→ TASK MATERIAL
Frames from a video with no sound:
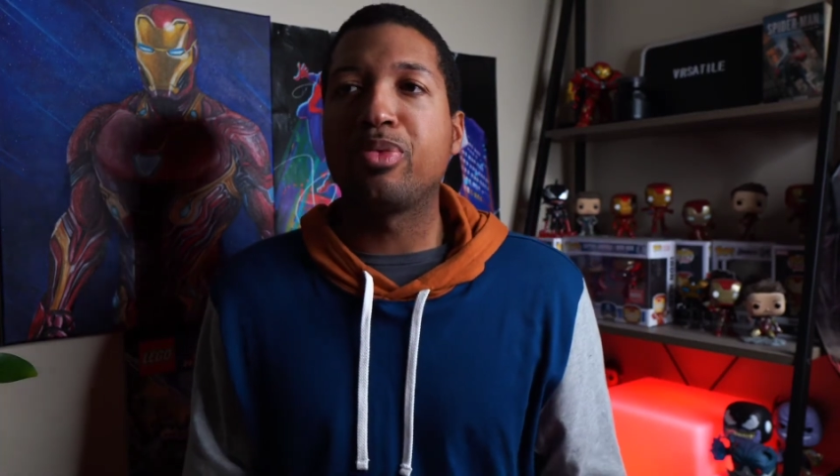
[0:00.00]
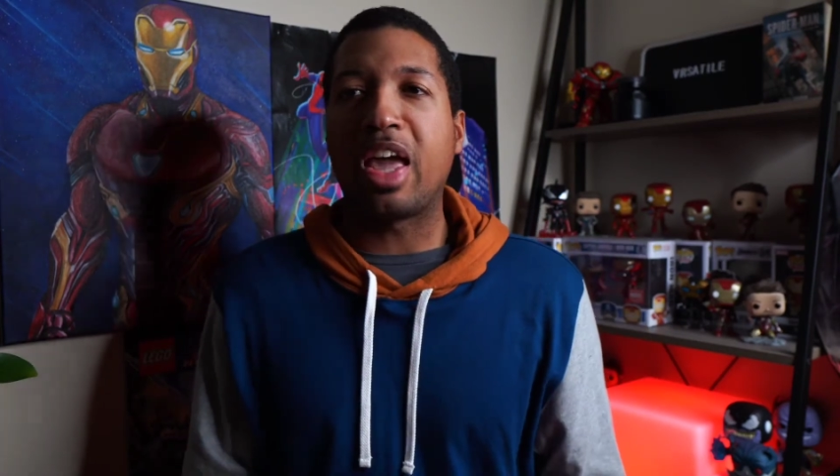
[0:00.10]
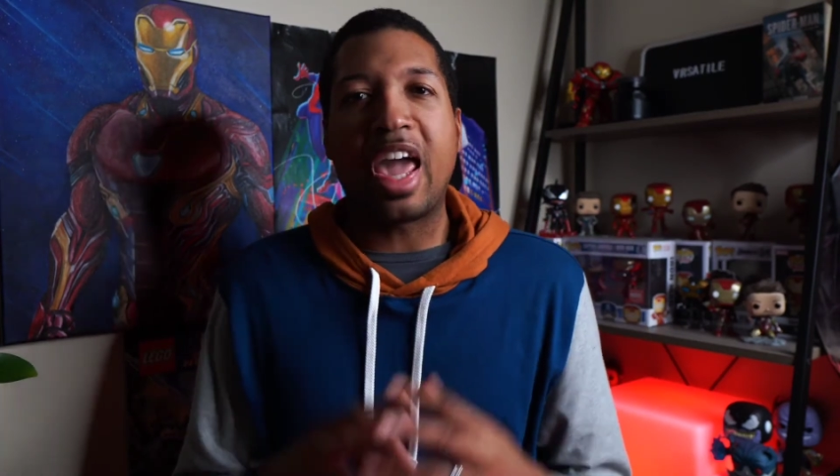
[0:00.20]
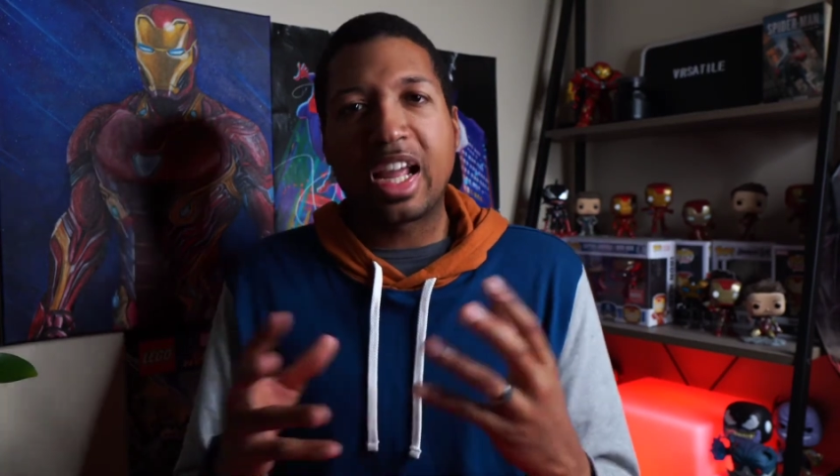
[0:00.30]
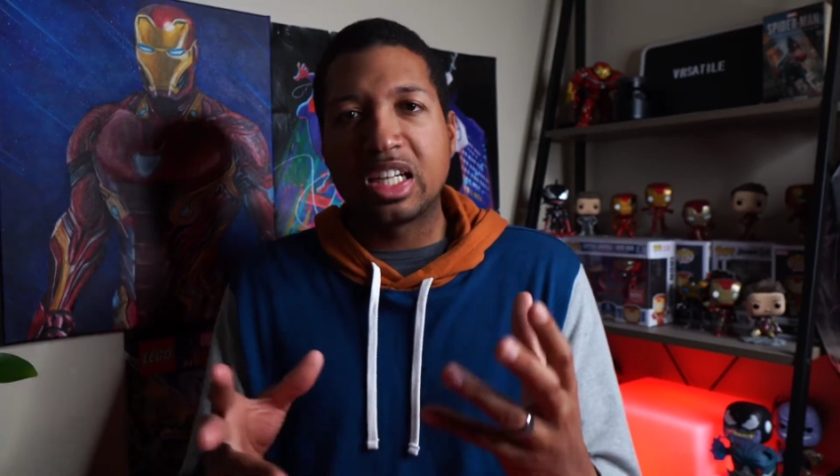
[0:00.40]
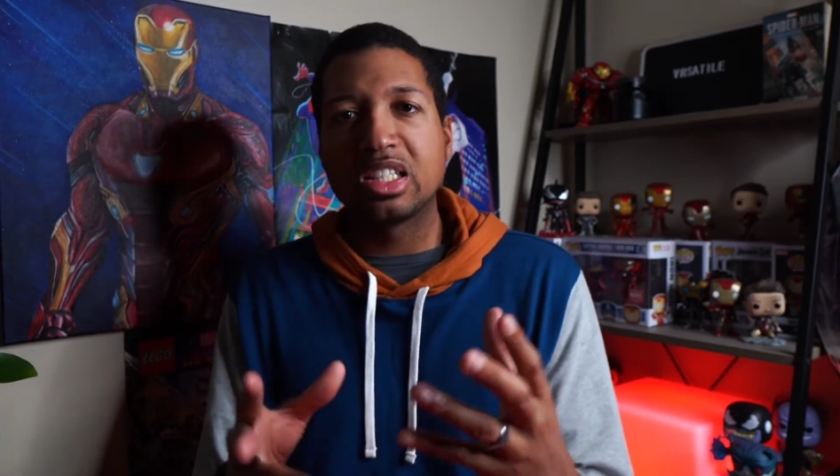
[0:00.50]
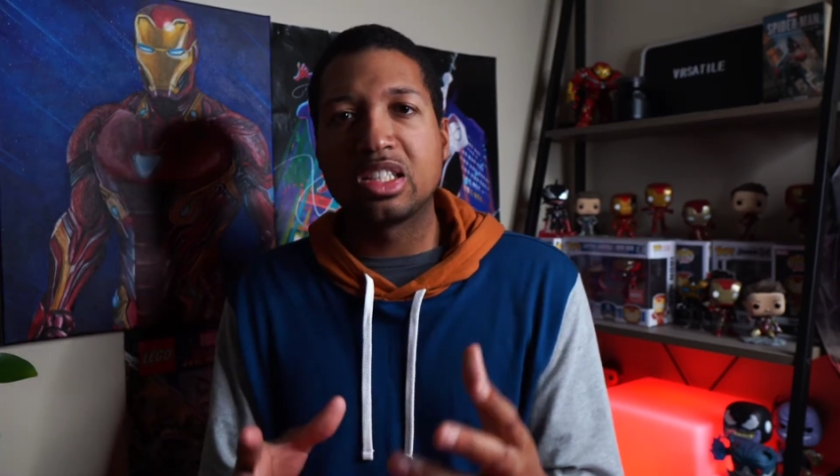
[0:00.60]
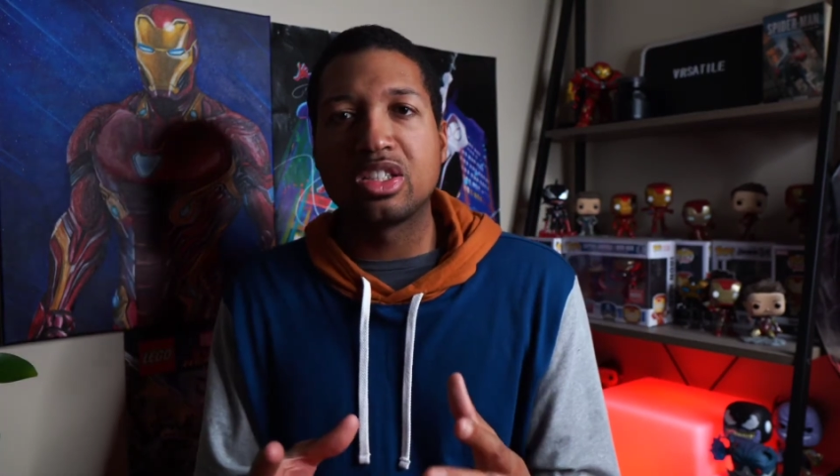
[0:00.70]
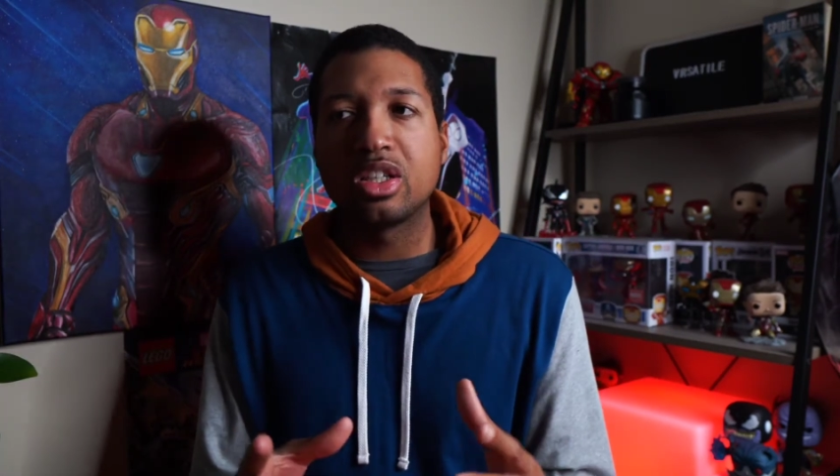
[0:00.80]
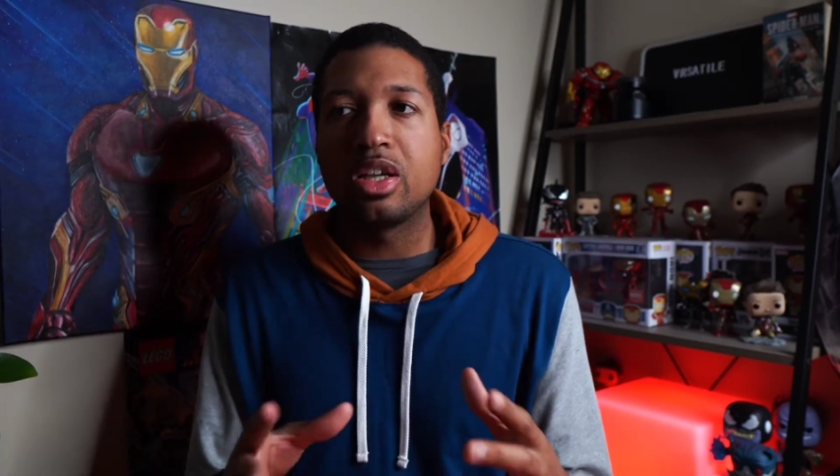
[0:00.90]

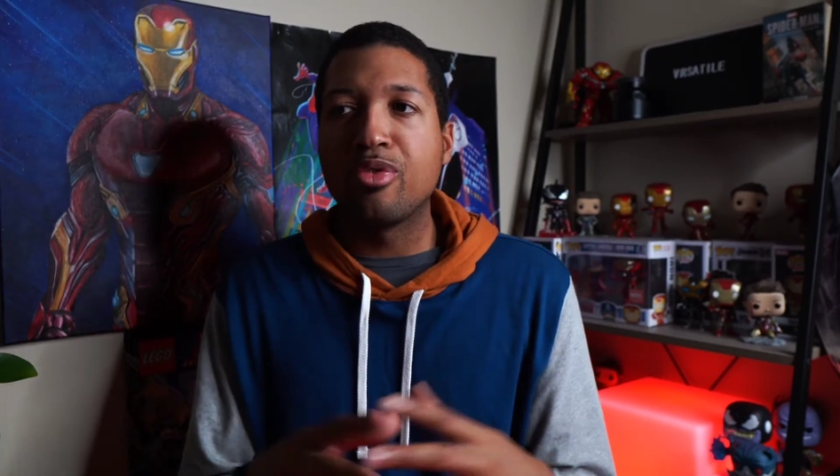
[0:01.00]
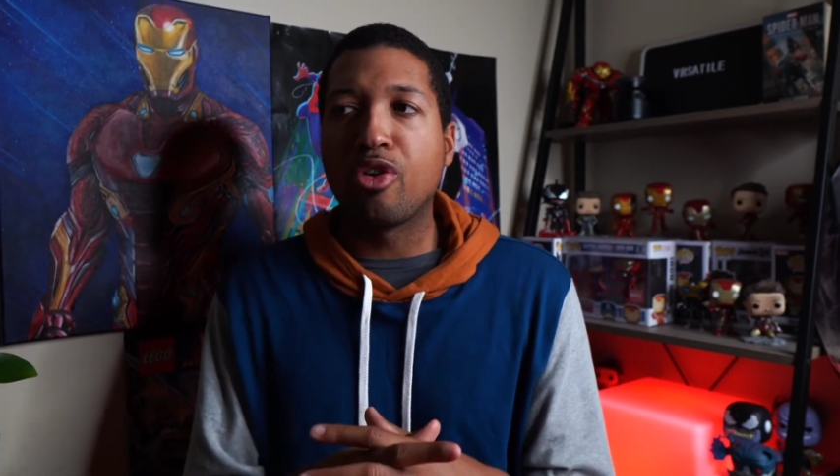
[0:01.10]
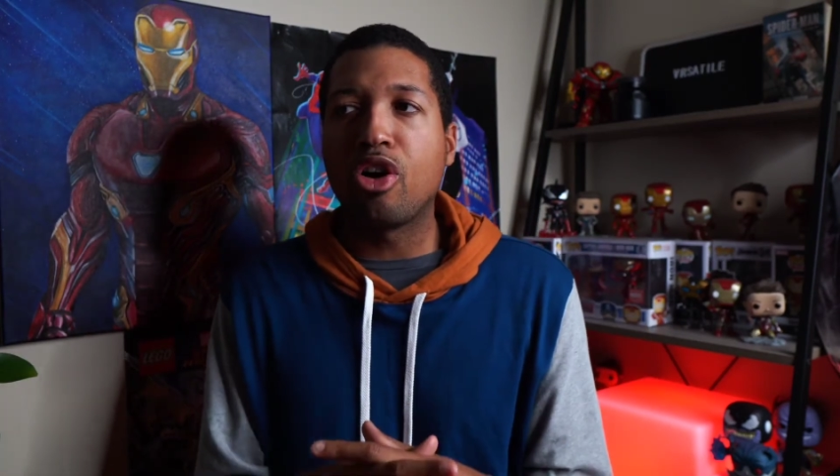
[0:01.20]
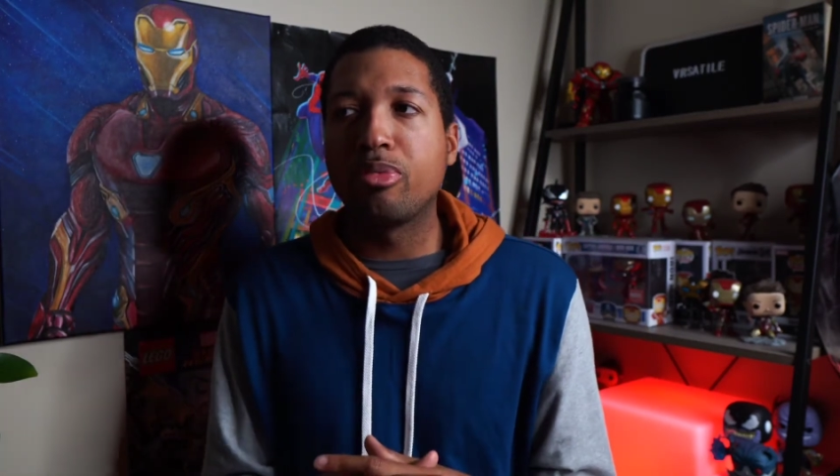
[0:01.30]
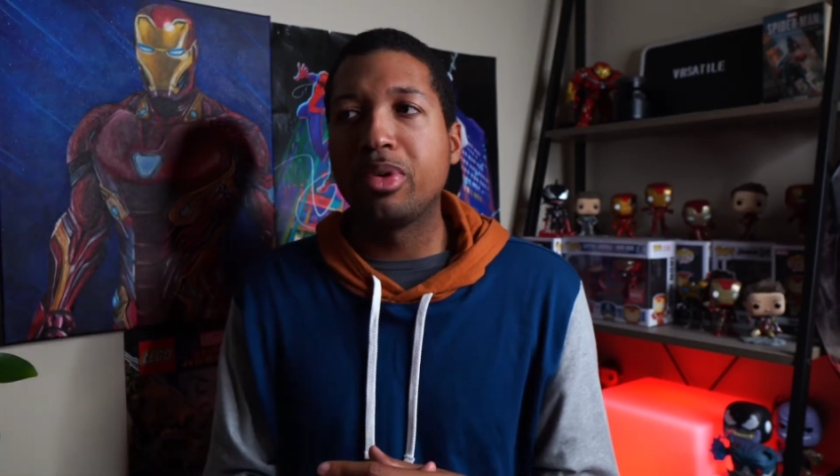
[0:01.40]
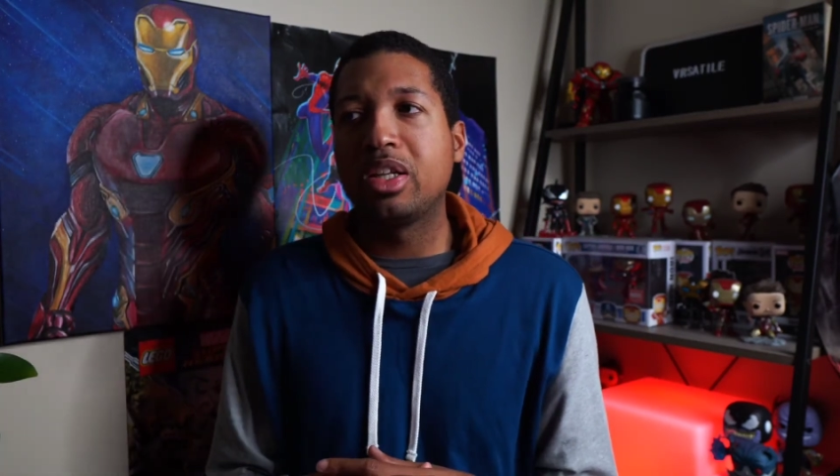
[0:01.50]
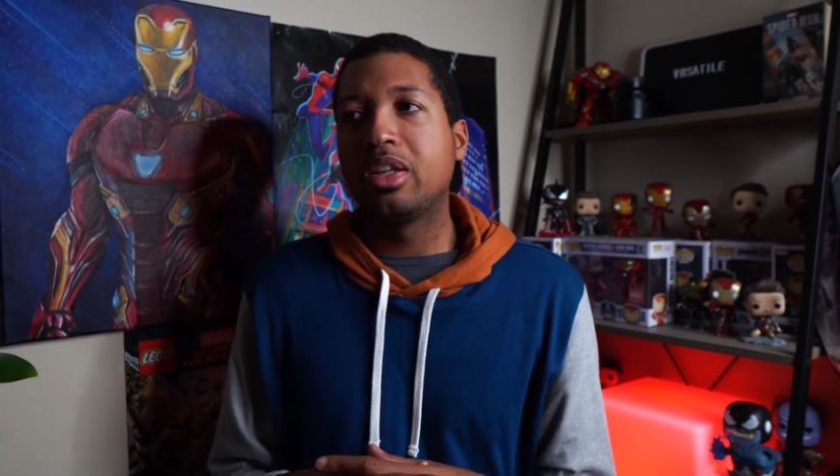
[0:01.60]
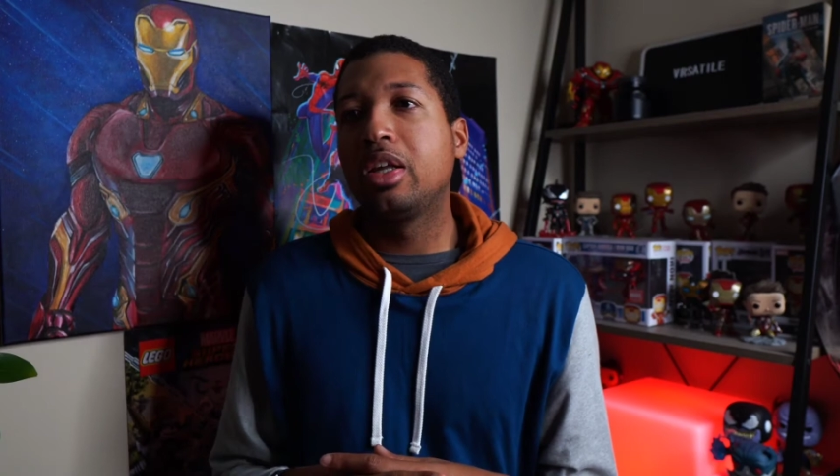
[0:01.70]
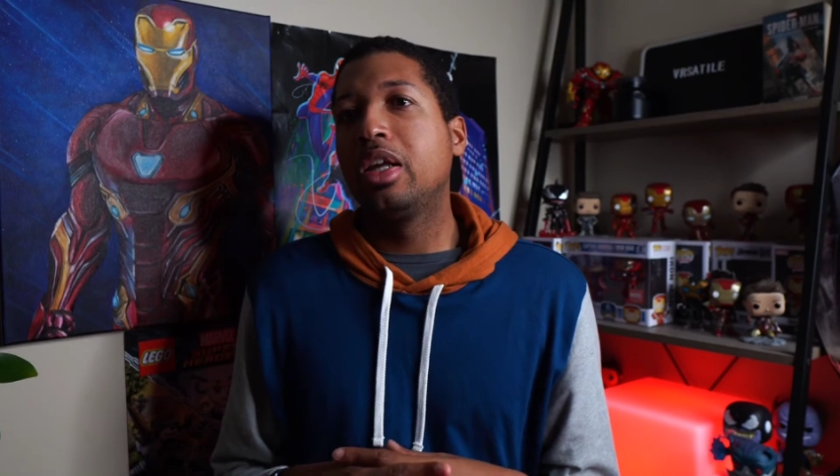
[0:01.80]
Agnes's involvement,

→ EXERCISE AIM
The whole listing above must be duplicated word for word, apart from its pictures.

→ OUTPUT BELOW
Frames from a video with no sound:
[0:00.00]
[0:00.10]
[0:00.20]
[0:00.30]
[0:00.40]
[0:00.50]
[0:00.60]
[0:00.70]
[0:00.80]
[0:00.90]

[0:01.00]
[0:01.10]
[0:01.20]
[0:01.30]
[0:01.40]
[0:01.50]
[0:01.60]
[0:01.70]
[0:01.80]
Agnes's involvement,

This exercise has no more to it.